PROBLEM DETAILS
Among the entries below, only the lines starting at the one with "[00:00:01.75]" and ending at the one with "[00:00:03.71]", both included, are to be printed exactly.

STUDY MATERIAL
==*==
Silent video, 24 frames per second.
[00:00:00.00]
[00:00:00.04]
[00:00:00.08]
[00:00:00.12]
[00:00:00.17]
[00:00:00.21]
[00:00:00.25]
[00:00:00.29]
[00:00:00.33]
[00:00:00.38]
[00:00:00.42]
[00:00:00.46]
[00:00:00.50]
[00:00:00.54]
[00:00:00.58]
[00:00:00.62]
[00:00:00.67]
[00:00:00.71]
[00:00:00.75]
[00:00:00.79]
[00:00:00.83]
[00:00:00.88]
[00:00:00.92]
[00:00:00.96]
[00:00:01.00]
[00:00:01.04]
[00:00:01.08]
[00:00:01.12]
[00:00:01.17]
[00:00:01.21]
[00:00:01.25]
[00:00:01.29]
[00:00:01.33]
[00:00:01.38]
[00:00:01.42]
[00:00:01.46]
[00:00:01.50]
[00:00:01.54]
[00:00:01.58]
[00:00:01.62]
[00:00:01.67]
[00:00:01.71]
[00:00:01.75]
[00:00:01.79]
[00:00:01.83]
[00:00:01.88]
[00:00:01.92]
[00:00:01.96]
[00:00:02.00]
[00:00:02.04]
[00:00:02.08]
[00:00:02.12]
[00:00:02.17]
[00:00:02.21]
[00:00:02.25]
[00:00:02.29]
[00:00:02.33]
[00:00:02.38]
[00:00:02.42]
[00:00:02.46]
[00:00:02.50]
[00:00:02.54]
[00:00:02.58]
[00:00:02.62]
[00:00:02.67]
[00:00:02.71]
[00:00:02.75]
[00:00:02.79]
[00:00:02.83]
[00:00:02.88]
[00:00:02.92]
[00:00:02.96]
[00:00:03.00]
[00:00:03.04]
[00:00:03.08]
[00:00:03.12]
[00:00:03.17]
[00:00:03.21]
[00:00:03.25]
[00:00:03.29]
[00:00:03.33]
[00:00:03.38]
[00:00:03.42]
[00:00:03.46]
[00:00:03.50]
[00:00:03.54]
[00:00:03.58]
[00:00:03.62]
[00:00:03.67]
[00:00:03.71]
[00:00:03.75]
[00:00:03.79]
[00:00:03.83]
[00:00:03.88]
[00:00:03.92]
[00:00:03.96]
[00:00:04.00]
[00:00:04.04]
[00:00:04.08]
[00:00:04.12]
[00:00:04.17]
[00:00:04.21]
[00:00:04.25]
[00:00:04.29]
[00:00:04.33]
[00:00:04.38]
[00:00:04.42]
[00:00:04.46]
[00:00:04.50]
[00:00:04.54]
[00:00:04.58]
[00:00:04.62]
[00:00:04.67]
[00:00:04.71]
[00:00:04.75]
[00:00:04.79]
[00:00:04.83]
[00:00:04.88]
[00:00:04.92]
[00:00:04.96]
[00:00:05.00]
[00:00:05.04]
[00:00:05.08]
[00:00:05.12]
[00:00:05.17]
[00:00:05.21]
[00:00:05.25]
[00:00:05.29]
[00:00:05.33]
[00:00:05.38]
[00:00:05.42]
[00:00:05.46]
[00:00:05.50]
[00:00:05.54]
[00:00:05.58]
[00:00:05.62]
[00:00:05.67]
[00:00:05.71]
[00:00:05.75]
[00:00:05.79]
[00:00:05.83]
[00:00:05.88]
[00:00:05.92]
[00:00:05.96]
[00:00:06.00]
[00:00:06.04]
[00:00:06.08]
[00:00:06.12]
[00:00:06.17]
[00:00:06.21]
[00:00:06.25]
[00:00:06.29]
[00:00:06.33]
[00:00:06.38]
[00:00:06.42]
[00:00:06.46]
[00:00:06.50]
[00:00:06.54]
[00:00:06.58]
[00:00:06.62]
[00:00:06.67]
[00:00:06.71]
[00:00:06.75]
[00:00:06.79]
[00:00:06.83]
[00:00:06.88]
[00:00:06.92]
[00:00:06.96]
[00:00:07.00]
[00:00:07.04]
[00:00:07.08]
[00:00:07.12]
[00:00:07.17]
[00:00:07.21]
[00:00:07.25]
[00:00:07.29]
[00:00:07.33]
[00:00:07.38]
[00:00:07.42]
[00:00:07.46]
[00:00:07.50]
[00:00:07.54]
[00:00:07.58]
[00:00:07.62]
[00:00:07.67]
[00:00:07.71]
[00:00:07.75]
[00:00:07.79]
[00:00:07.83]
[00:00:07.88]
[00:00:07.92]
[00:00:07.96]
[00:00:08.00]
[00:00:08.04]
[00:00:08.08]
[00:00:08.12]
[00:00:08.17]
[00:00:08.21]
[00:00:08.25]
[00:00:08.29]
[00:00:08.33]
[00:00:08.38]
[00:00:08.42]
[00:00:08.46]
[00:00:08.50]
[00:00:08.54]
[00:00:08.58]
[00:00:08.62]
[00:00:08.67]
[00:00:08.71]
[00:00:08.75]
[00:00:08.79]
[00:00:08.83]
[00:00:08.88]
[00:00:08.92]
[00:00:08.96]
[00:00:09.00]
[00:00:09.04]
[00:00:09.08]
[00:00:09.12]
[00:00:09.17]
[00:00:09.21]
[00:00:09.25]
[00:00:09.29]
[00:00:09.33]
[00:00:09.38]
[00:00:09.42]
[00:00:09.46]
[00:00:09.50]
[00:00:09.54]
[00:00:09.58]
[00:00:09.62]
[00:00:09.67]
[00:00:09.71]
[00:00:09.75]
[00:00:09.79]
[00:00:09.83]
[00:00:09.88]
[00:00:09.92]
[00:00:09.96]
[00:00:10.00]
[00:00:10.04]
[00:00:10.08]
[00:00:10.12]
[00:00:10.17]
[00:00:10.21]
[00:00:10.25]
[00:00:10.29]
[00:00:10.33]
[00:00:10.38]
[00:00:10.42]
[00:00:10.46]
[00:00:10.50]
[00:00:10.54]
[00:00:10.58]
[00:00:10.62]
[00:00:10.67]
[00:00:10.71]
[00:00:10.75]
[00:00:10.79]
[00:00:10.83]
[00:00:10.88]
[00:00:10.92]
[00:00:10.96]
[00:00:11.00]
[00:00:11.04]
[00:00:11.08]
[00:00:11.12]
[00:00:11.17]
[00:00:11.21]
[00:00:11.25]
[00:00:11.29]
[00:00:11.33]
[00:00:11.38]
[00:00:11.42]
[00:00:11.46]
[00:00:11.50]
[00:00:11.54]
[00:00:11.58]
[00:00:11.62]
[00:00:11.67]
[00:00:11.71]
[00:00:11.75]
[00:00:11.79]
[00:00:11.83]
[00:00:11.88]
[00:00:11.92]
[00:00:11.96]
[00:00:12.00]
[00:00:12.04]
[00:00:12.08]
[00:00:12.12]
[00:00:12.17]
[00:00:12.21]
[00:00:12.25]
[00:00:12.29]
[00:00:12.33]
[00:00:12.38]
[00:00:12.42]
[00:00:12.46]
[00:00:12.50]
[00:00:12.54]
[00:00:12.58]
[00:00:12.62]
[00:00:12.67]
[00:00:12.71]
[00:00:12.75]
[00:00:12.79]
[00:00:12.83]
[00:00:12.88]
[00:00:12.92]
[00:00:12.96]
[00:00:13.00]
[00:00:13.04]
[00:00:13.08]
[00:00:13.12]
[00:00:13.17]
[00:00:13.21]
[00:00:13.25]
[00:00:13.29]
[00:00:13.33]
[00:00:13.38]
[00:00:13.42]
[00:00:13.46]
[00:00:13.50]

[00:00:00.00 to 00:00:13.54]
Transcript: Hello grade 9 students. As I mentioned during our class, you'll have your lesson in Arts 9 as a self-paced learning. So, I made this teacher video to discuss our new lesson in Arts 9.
==*==
COMPLETED EXERCISE
[00:00:01.75]
[00:00:01.79]
[00:00:01.83]
[00:00:01.88]
[00:00:01.92]
[00:00:01.96]
[00:00:02.00]
[00:00:02.04]
[00:00:02.08]
[00:00:02.12]
[00:00:02.17]
[00:00:02.21]
[00:00:02.25]
[00:00:02.29]
[00:00:02.33]
[00:00:02.38]
[00:00:02.42]
[00:00:02.46]
[00:00:02.50]
[00:00:02.54]
[00:00:02.58]
[00:00:02.62]
[00:00:02.67]
[00:00:02.71]
[00:00:02.75]
[00:00:02.79]
[00:00:02.83]
[00:00:02.88]
[00:00:02.92]
[00:00:02.96]
[00:00:03.00]
[00:00:03.04]
[00:00:03.08]
[00:00:03.12]
[00:00:03.17]
[00:00:03.21]
[00:00:03.25]
[00:00:03.29]
[00:00:03.33]
[00:00:03.38]
[00:00:03.42]
[00:00:03.46]
[00:00:03.50]
[00:00:03.54]
[00:00:03.58]
[00:00:03.62]
[00:00:03.67]
[00:00:03.71]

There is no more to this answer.